> [What the task requires]: Please transcribe only the lines from the one holding "[00:10:23.49]" through the final line of the data, both included, with no pictures.
*** Input for this task ***
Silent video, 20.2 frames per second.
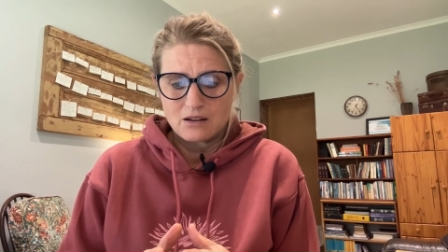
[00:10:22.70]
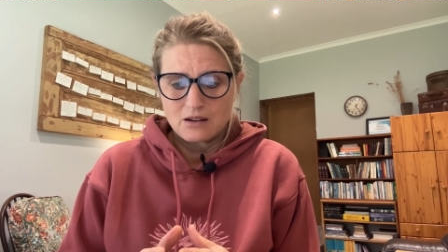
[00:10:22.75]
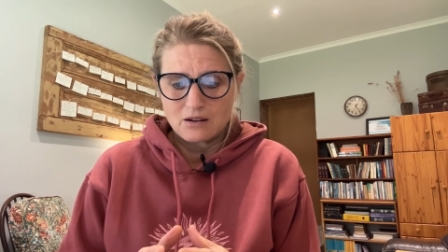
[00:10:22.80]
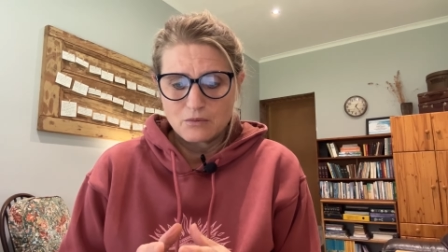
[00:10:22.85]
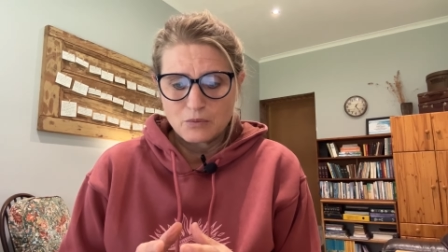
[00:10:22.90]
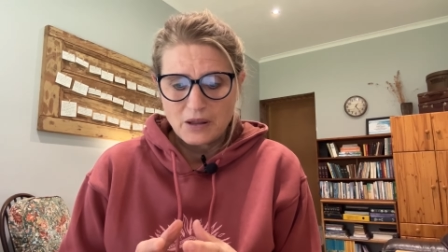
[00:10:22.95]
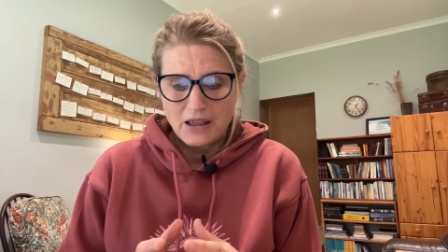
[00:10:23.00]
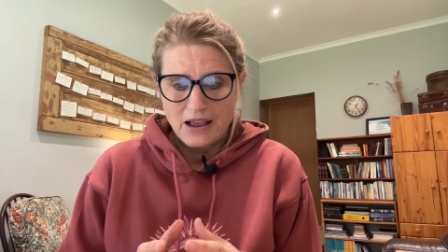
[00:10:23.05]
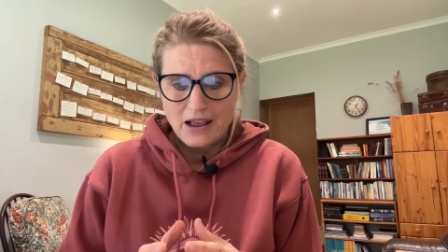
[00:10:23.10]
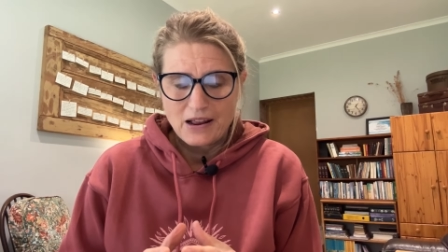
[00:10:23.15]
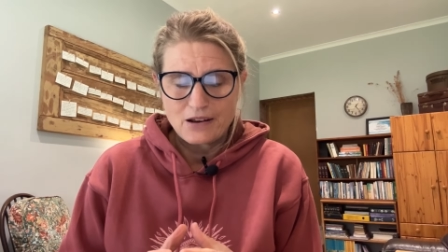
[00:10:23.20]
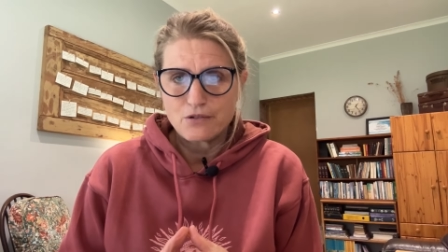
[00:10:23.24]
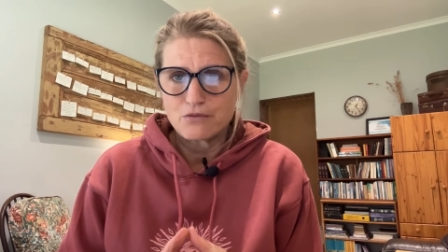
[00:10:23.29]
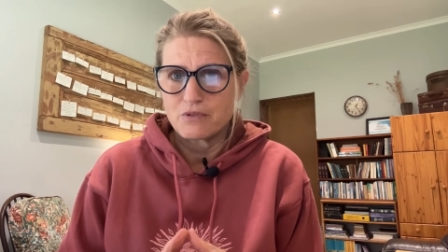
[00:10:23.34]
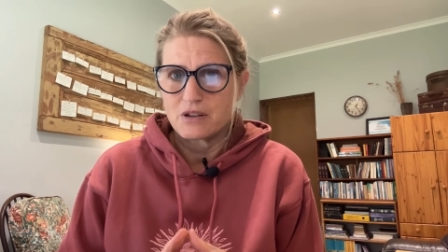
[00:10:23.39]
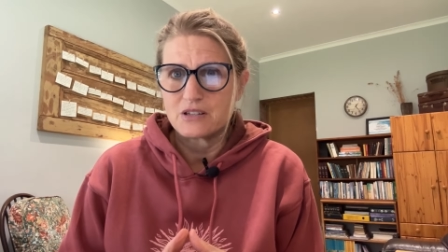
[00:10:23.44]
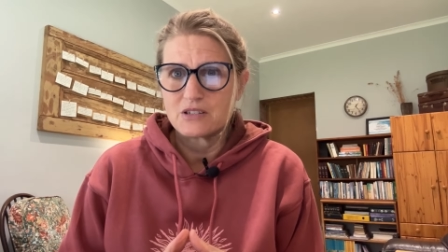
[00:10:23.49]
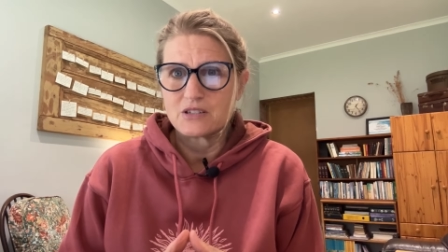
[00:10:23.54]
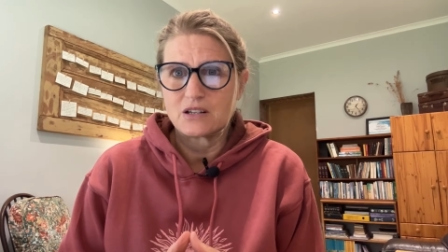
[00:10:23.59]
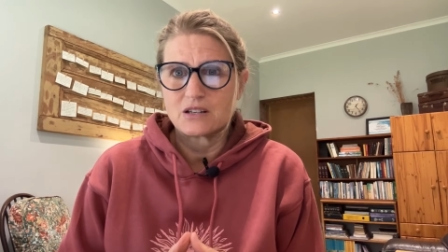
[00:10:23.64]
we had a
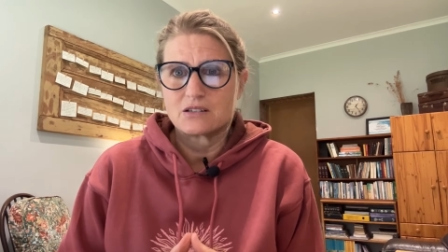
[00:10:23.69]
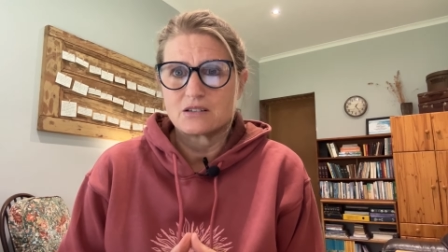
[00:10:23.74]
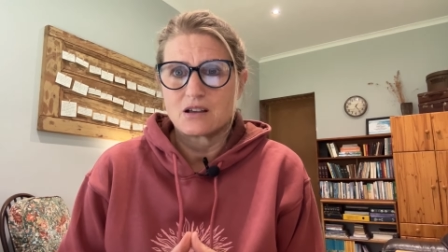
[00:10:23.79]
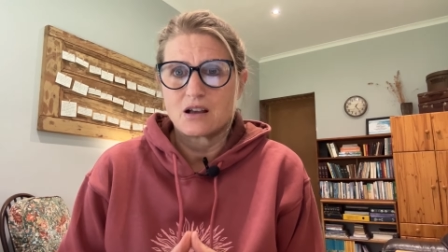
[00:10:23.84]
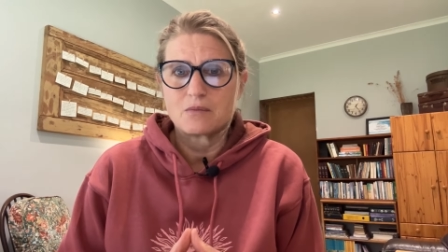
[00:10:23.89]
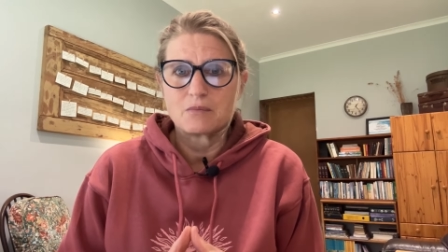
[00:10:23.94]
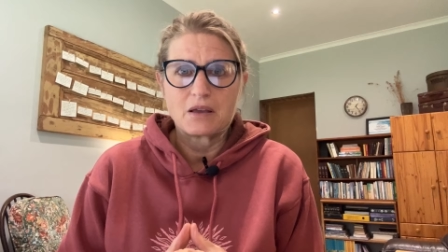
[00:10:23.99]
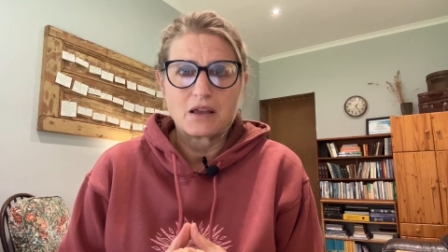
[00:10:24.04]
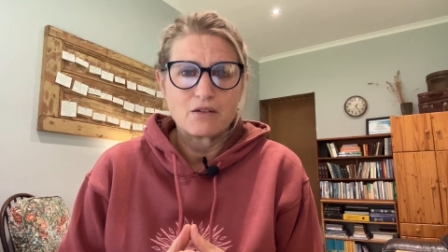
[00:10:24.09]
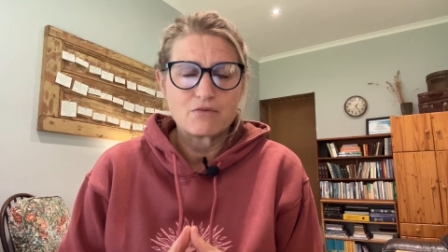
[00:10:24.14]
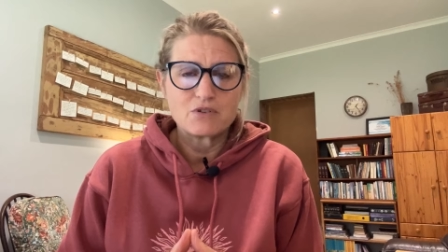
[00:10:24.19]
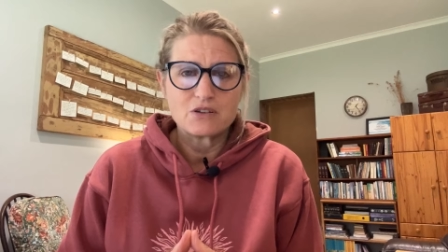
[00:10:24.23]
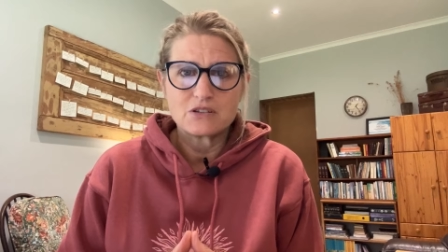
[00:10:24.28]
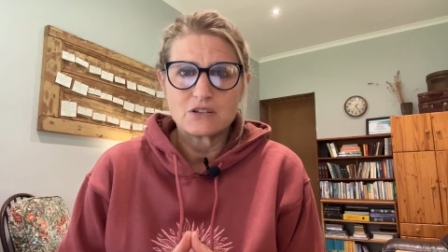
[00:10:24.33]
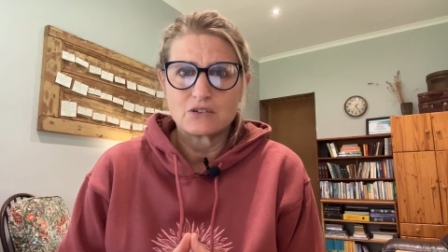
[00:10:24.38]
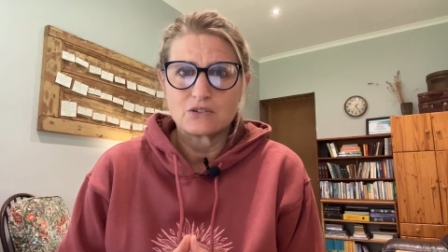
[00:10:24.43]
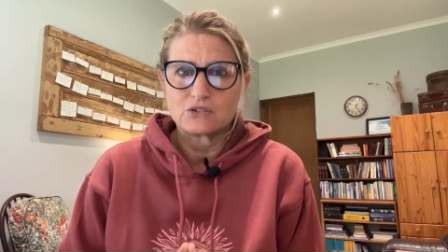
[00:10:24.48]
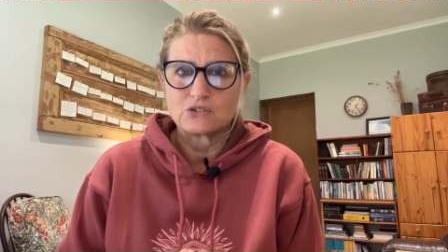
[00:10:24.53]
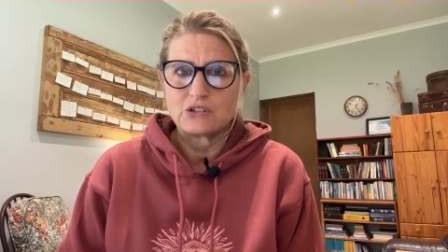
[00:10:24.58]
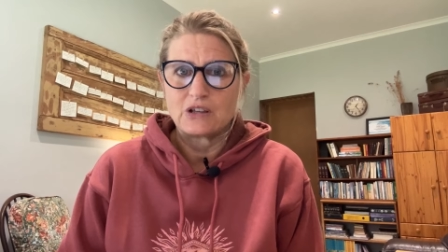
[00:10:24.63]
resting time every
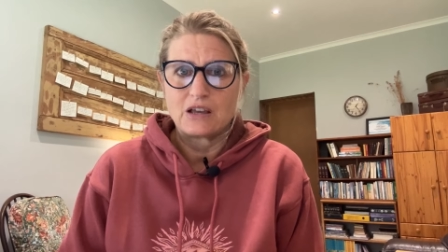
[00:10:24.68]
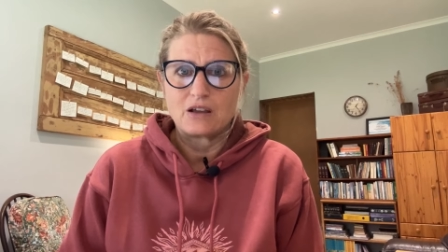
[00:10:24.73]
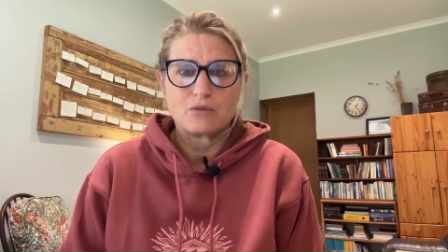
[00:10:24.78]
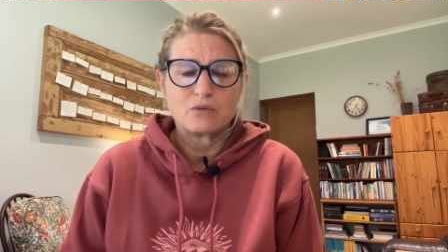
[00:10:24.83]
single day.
*** End of Input for this task ***
> [Result]:
[00:10:23.49]
[00:10:23.54]
[00:10:23.59]
[00:10:23.64]
we had a
[00:10:23.69]
[00:10:23.74]
[00:10:23.79]
[00:10:23.84]
[00:10:23.89]
[00:10:23.94]
[00:10:23.99]
[00:10:24.04]
[00:10:24.09]
[00:10:24.14]
[00:10:24.19]
[00:10:24.23]
[00:10:24.28]
[00:10:24.33]
[00:10:24.38]
[00:10:24.43]
[00:10:24.48]
[00:10:24.53]
[00:10:24.58]
[00:10:24.63]
resting time every
[00:10:24.68]
[00:10:24.73]
[00:10:24.78]
[00:10:24.83]
single day.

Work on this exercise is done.